[Stored data]

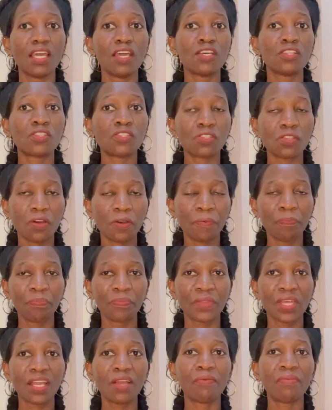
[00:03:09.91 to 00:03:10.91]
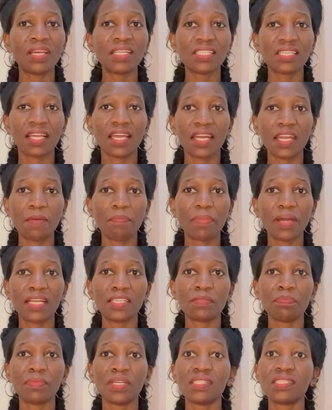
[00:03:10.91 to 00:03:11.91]
So renting an
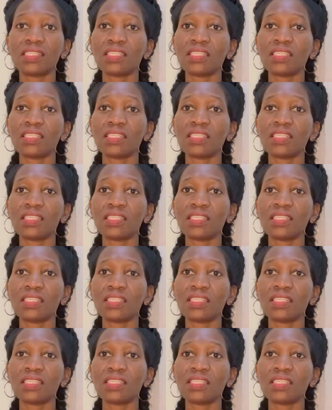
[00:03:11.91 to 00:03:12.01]
apartment,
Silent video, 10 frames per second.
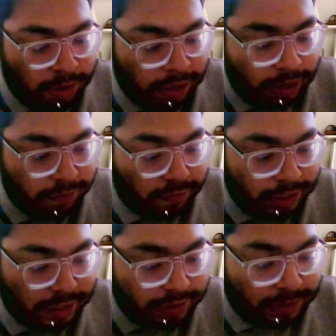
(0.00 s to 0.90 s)
And what
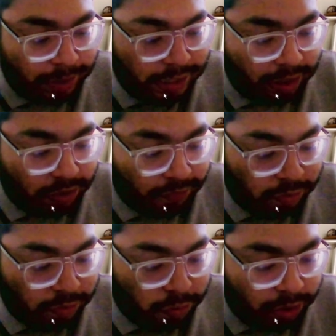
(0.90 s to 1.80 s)
is the meaning of
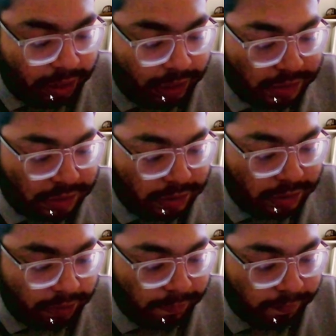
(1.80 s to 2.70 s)
correlation
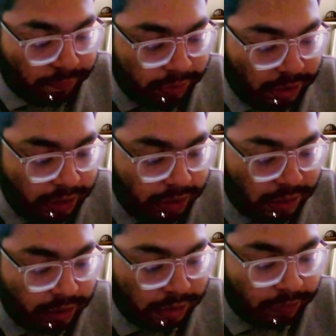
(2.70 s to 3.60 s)
here?
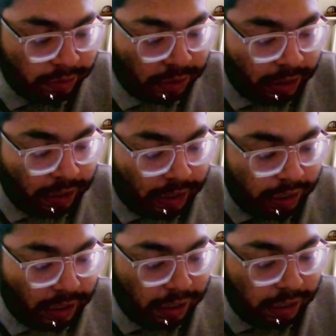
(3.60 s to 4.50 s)

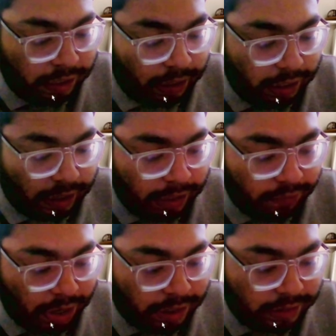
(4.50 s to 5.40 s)
And
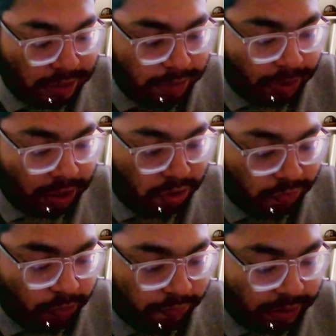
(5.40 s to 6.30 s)
what is the meaning of
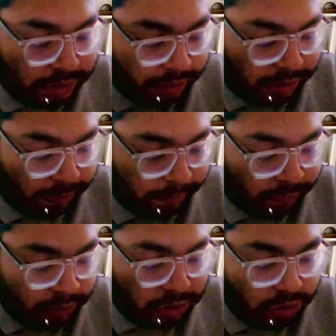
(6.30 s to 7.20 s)
coefficient?
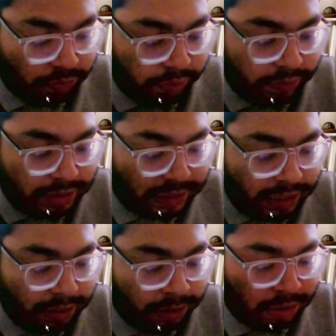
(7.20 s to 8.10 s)
So we will see
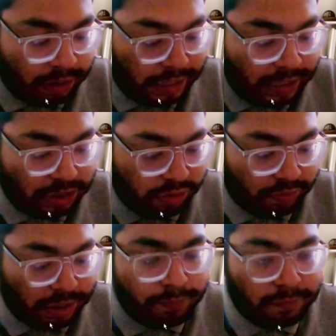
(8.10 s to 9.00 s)
each of
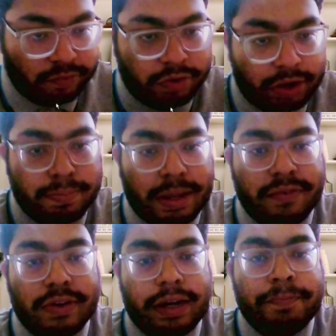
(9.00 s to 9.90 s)
them one by
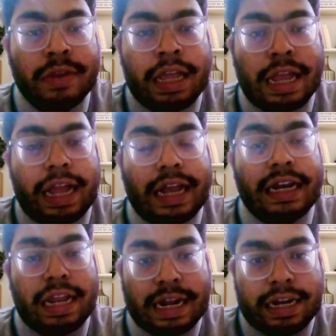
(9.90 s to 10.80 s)
one. And
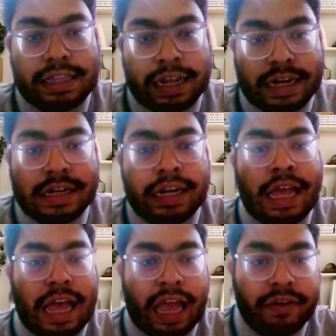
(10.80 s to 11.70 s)
at the end,
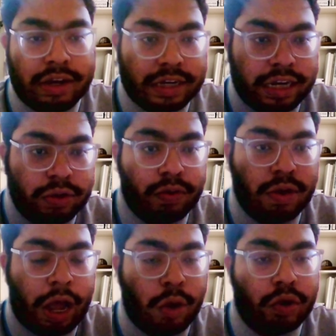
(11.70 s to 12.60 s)
I will tell you
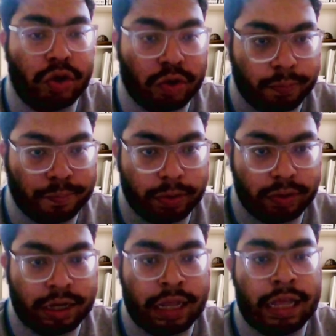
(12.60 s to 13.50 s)
how to compute
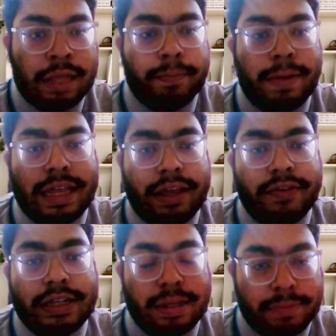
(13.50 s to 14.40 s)
by giving
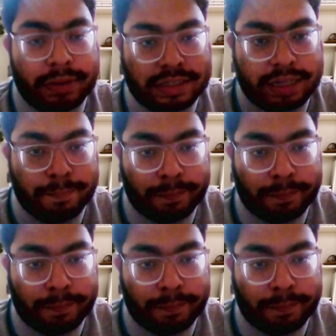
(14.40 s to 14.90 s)
some example.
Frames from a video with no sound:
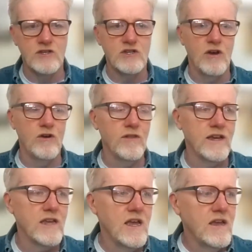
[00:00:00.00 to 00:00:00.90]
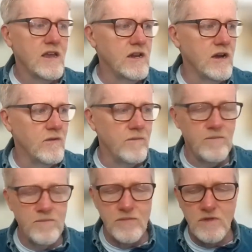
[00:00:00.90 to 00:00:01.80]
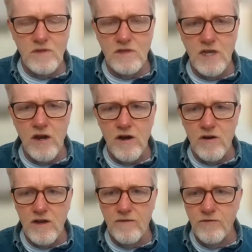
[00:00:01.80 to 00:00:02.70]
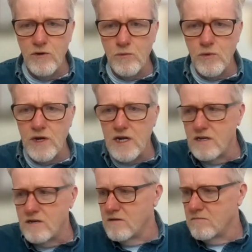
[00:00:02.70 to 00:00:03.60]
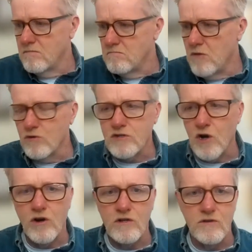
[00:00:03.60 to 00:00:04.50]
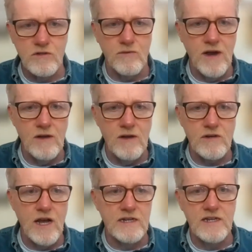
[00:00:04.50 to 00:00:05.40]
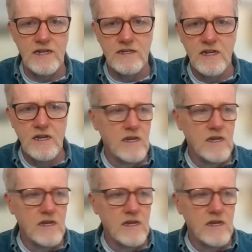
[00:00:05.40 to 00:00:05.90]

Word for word: so, like, you know, there, if you read most articles around content,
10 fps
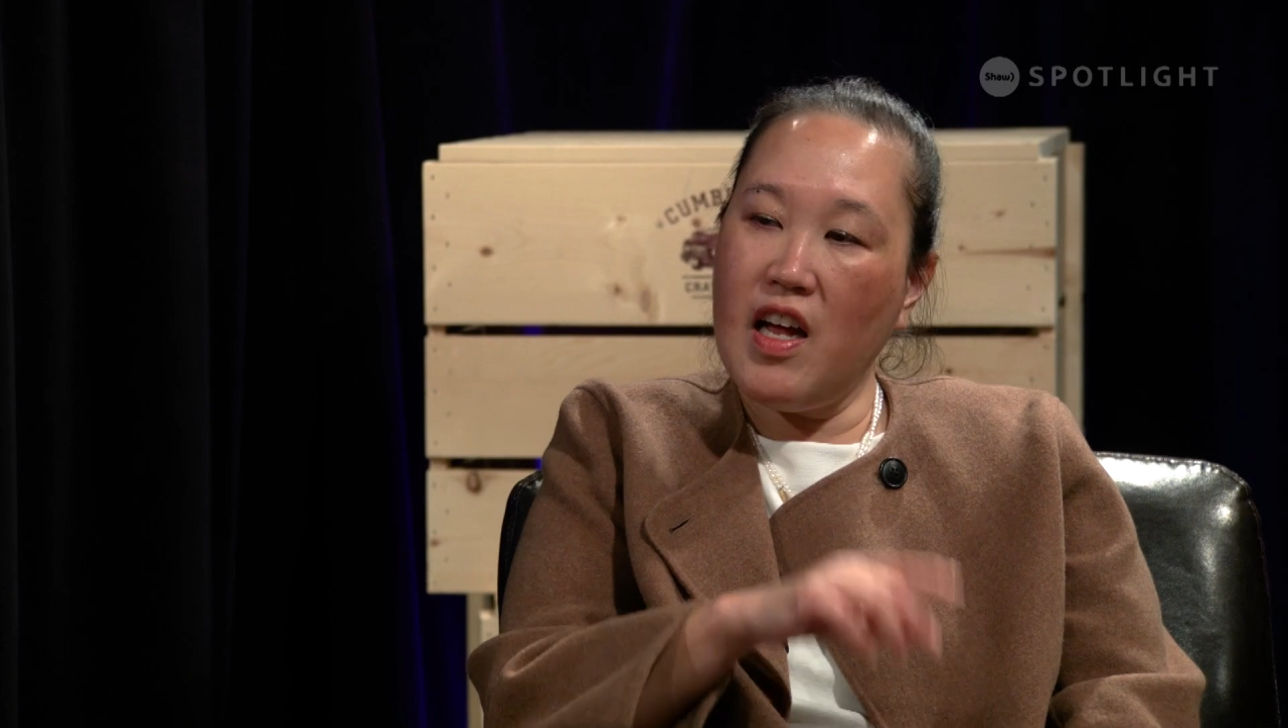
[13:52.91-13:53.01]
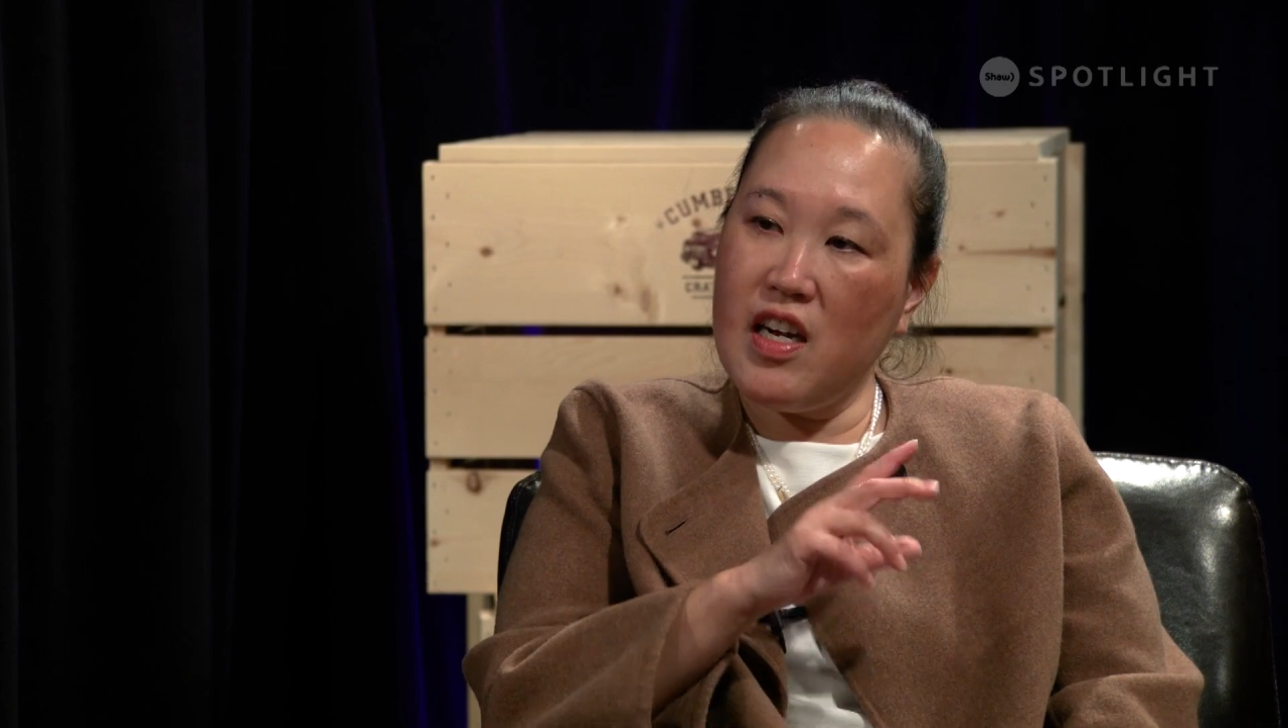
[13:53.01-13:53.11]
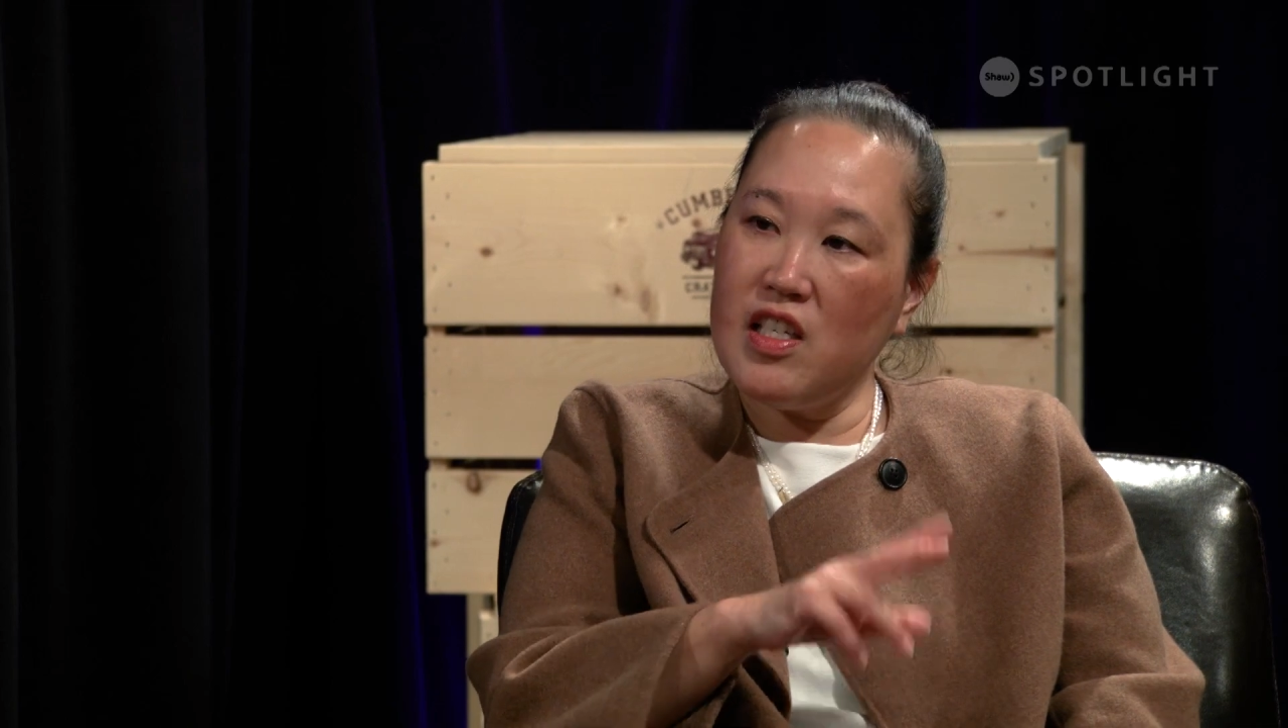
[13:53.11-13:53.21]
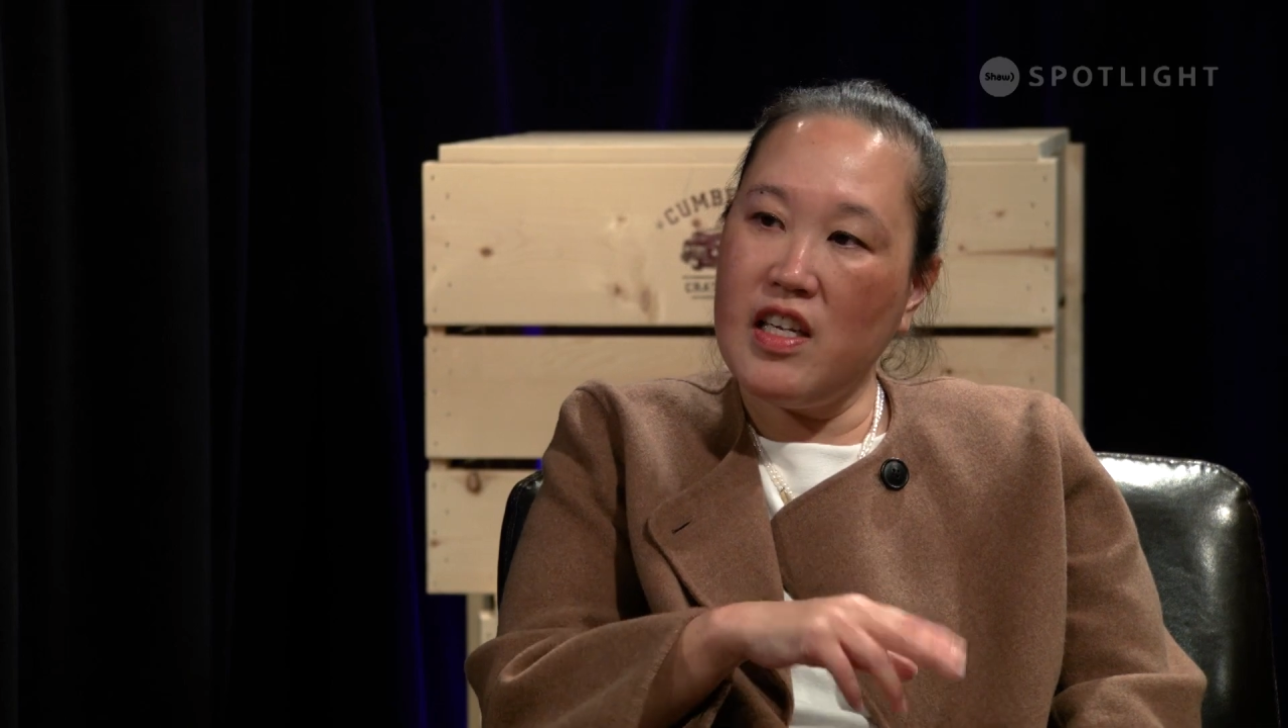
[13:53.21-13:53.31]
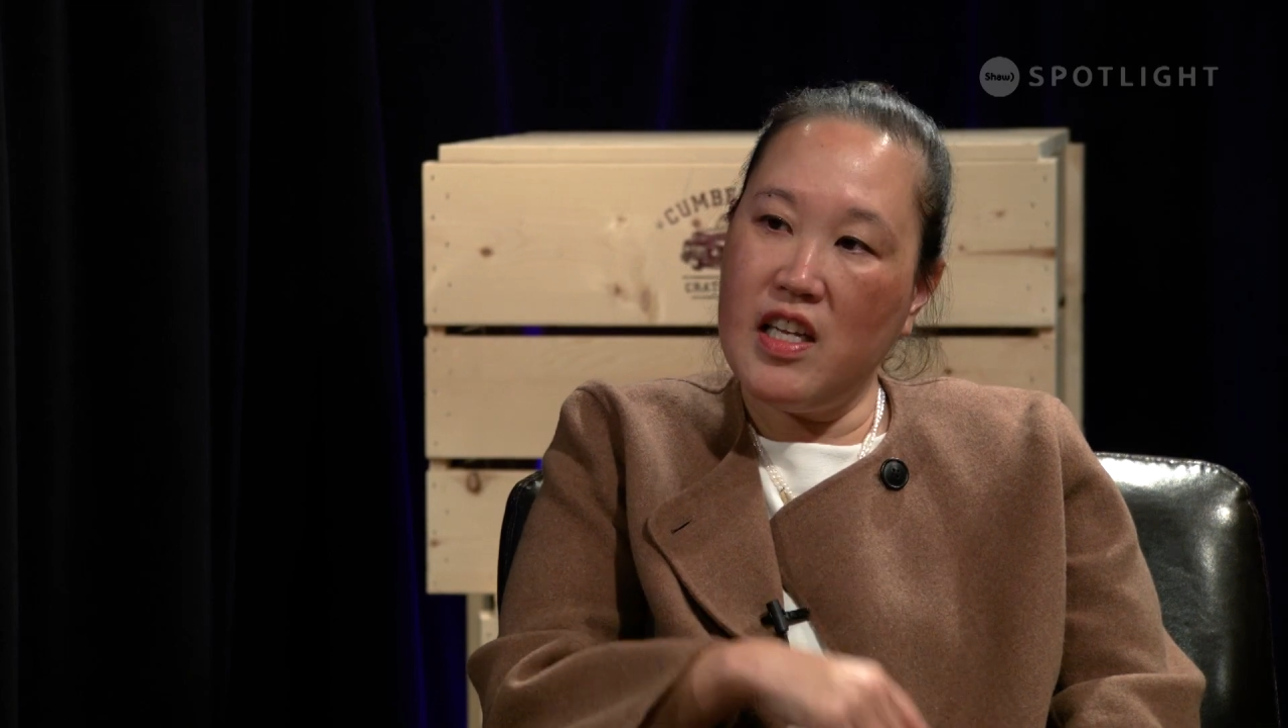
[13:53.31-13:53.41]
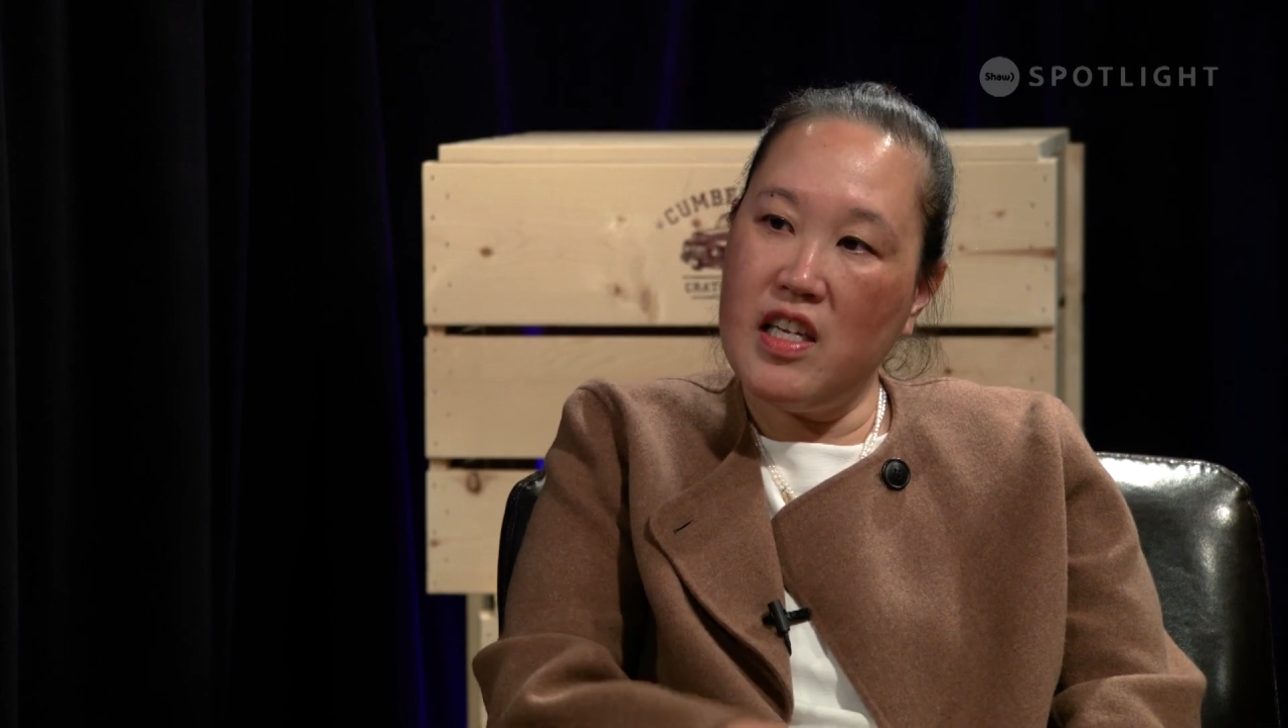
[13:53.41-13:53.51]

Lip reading: actually in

- **What is required**: What is needed is the data above, retyped exactly, with every picture left out.

- **Exercise answer**:
[00:03:09.91 to 00:03:10.91]
[00:03:10.91 to 00:03:11.91]
So renting an
[00:03:11.91 to 00:03:12.01]
apartment,
Silent video, 10 frames per second.
(0.00 s to 0.90 s)
And what
(0.90 s to 1.80 s)
is the meaning of
(1.80 s to 2.70 s)
correlation
(2.70 s to 3.60 s)
here?
(3.60 s to 4.50 s)

(4.50 s to 5.40 s)
And
(5.40 s to 6.30 s)
what is the meaning of
(6.30 s to 7.20 s)
coefficient?
(7.20 s to 8.10 s)
So we will see
(8.10 s to 9.00 s)
each of
(9.00 s to 9.90 s)
them one by
(9.90 s to 10.80 s)
one. And
(10.80 s to 11.70 s)
at the end,
(11.70 s to 12.60 s)
I will tell you
(12.60 s to 13.50 s)
how to compute
(13.50 s to 14.40 s)
by giving
(14.40 s to 14.90 s)
some example.
Frames from a video with no sound:
[00:00:00.00 to 00:00:00.90]
[00:00:00.90 to 00:00:01.80]
[00:00:01.80 to 00:00:02.70]
[00:00:02.70 to 00:00:03.60]
[00:00:03.60 to 00:00:04.50]
[00:00:04.50 to 00:00:05.40]
[00:00:05.40 to 00:00:05.90]

Word for word: so, like, you know, there, if you read most articles around content,
10 fps
[13:52.91-13:53.01]
[13:53.01-13:53.11]
[13:53.11-13:53.21]
[13:53.21-13:53.31]
[13:53.31-13:53.41]
[13:53.41-13:53.51]

Lip reading: actually in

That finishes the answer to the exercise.